Plus récemment, en espagnol, Ortiz et al. (2007) ont comparé les performances d’un groupe d’enfants dyslexiques hispanophones avec deux groupes contrôles, l’un pour l’âge, l’autre pour le niveau de lecture : leur étude fournit donc aussi des informations sur le développement normal quant à la discrimination de lieu (e.g., /pa/-/ta/), de voisement (e.g., /pa/-/ba/) et de mode (e.g., /ba/-/ma/). Tous les groupes s’avèrent moins précis dans leurs réponses pour le voisement que pour le lieu d’une part, et pour le voisement que pour le mode d’autre part. Ces résultats sont donc cohérents avec ceux que nous venons d’évoquer et qui soulignent les difficultés perceptives des enfants avec le voisement. Entre les groupes contrôles pour le niveau de lecture (7 ans-et-demi) et pour l’âge (10 ans), on enregistre des progrès seulement pour le mode (passage d’une discrimination de 58% à 70%) et le lieu (passage de 65% à 80% de discrimination) et pas pour le voisement (passage de 45% à 44%). Concernant la vitesse de réponse, tous les groupes sont plus lents pour le lieu que pour le voisement et le mode. En bref, le lieu est plutôt bien discriminé, mais avec lenteur. Les décisions pour le voisement sont rapides, mais ce sont aussi les moins exactes : il y a des phénomènes complexes d’échange rapidité-exactitude pour le traitement du voisement et du lieu en espagnol, ce qui ne permet pas de parler d’une relation hiérarchique claire entre les deux types de traits. En revanche, le traitement du mode est un peu moins exact que celui du lieu, mais davantage que celui du voisement, et il est très rapide (autant que celui du voisement, et plus que celui du lieu), ce qui le place en bonne position, de manière générale, dans la hiérarchie de ces trois types de traits, pour ce qui est de la discrimination chez l’enfant. Sa prédominance est néanmoins moins évidente qu’elle ne le sera chez l’adulte, et ce statut privilégié du mode se consolide avec le temps.

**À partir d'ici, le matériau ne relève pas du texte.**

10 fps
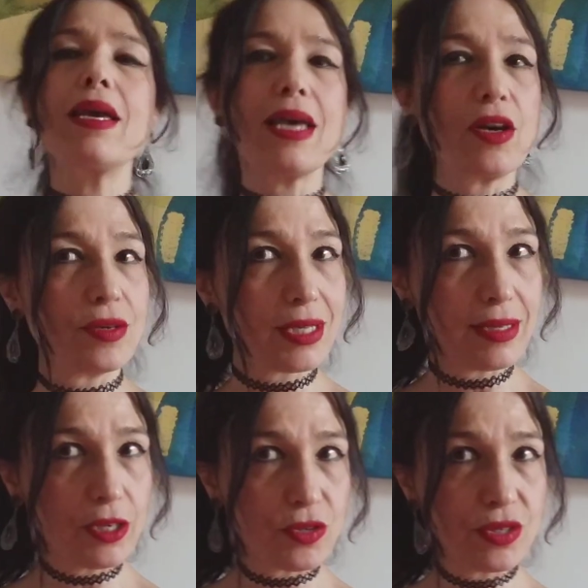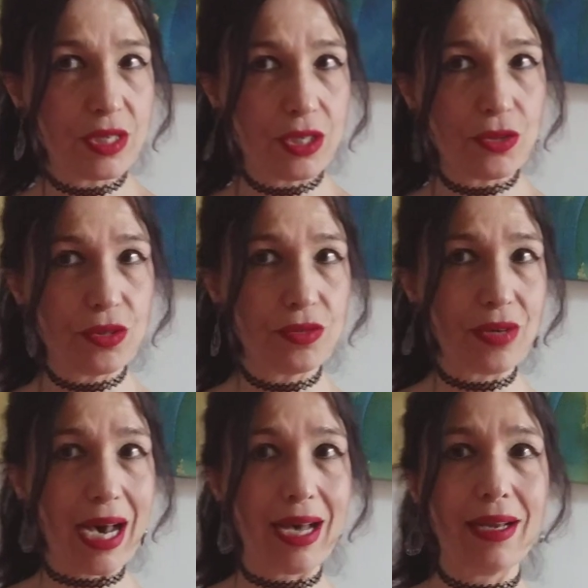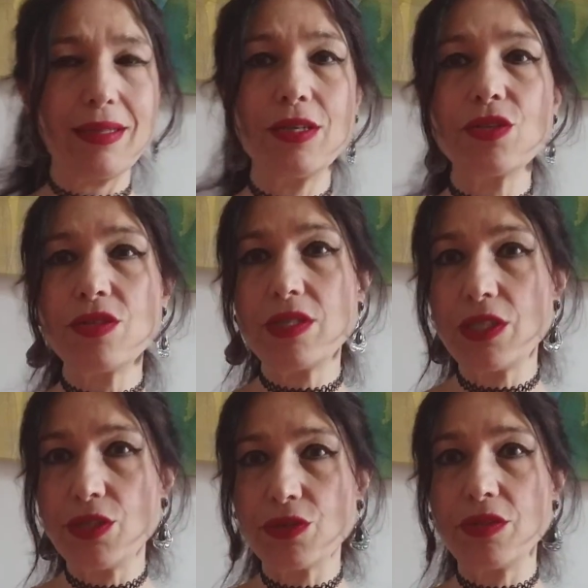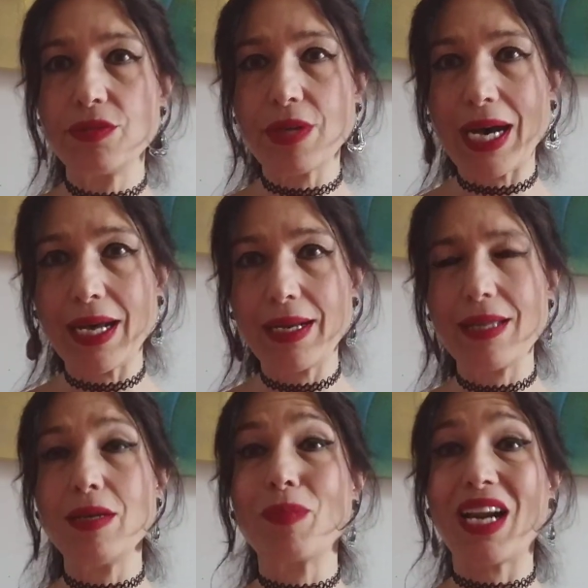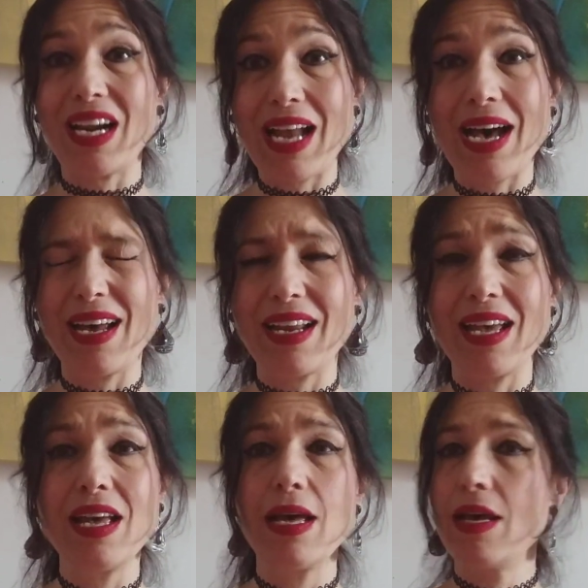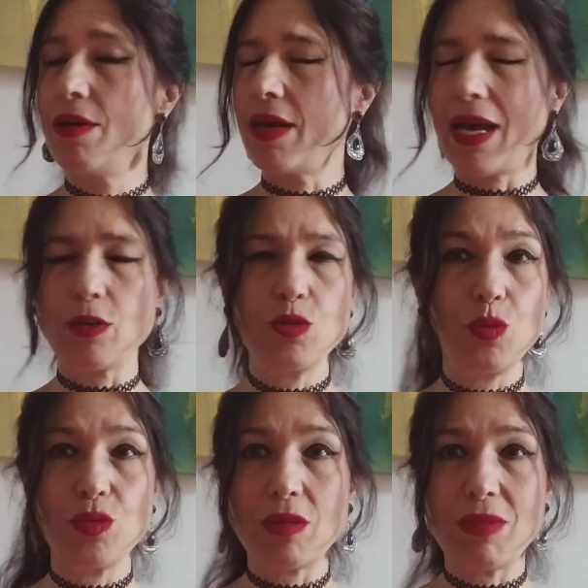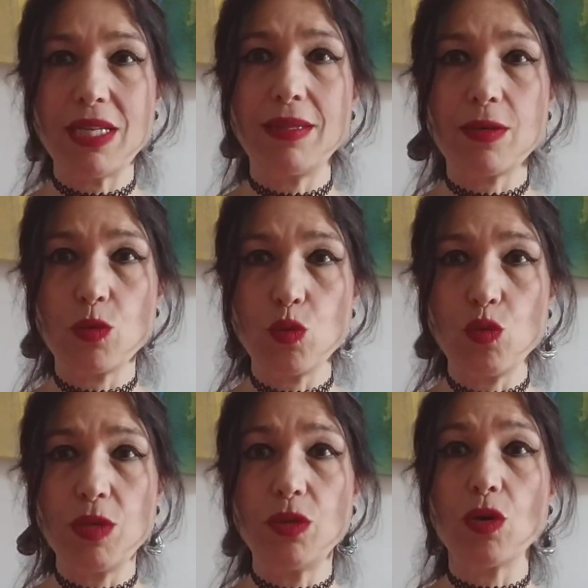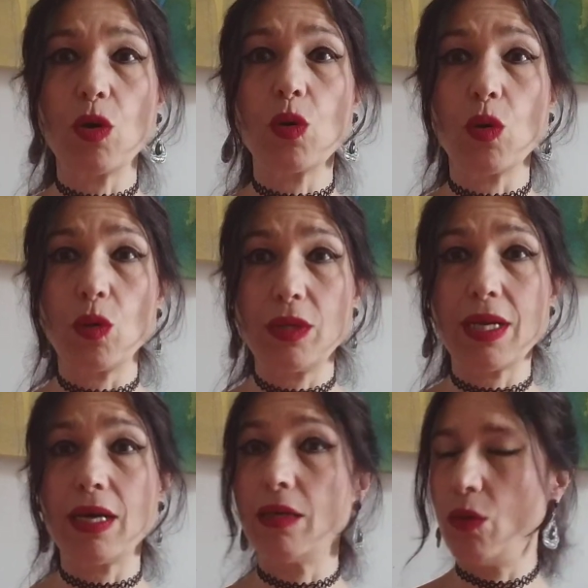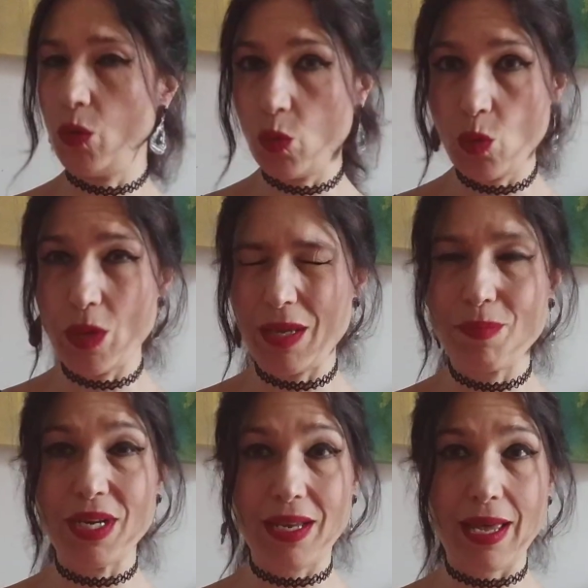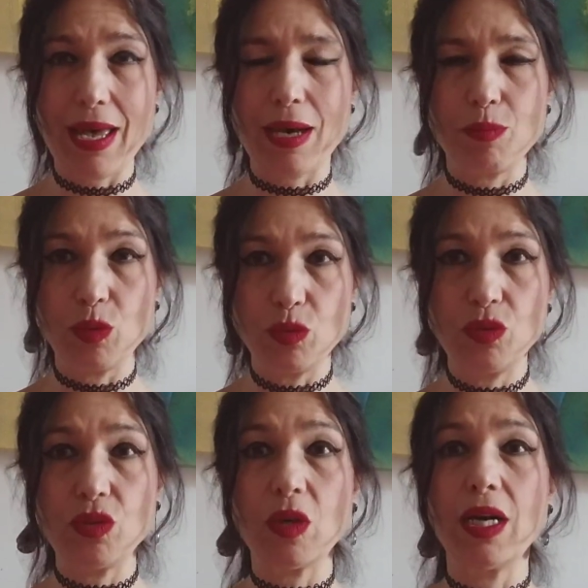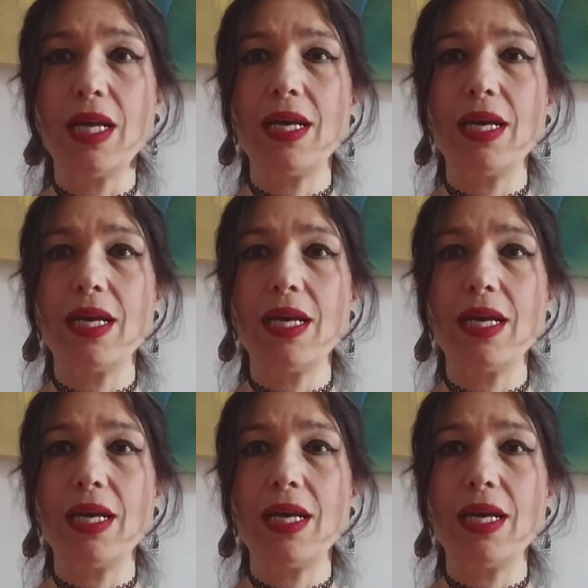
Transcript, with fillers: Che cosa ti consiglio di fare? Ti consiglio di fare, di parlare assolutamente subito con lui perché appunto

Lorsqu’il s’agit d’épeler des mots, Treiman (1993) a aussi montré que des enfants au début de l’apprentissage de la lecture font beaucoup d’erreurs portant sur le voisement des consonnes, alors que les consonnes erronées produites sont en général correctes du point de vue du mode d’articulation et du lieu. Les erreurs de voisement vont d’ailleurs persister chez des enfants plus âgés présentant des difficultés avec l’apprentissage de la lecture (Kibel & Miles, 1994). Lorsque Rack, Hulme, Snowling et Wightman (1994) ont tenté d’apprendre à des enfants de 5 ans à lire à haute voix des non-mots tels que « dbl » en les prononçant comme le mot « table » (différence de voisement pour l’initiale), cette tâche s’est avérée plus facile que si le non-mot proposé était « plb » différence de lieu pour l’initiale). Cela souligne encore la faible fiabilité des oppositions basées sur le voisement chez les enfants.

L’ensemble de ces résultats suggère que le voisement est un trait moins saillant que le lieu pour les enfants, sa place pourrait être moins importante que celle d’autres traits dans leur système de représentations phonologiques. Treiman et al. (1998) interprètent ces données en reprenant la distinction proposée par Clements et Hume (1985) et que nous avons évoquée plus haut, entre des traits de type laryngés (voisement et aspiration) d’une part, et des traits rassemblés sous le nœud de la cavité orale (traits de lieu et de mode d’articulation). Cette dernière catégorie rassemblerait des traits phonologiques plus saillants pour les enfants avant l’apprentissage de la lecture et poserait moins de problème au début de cet apprentissage.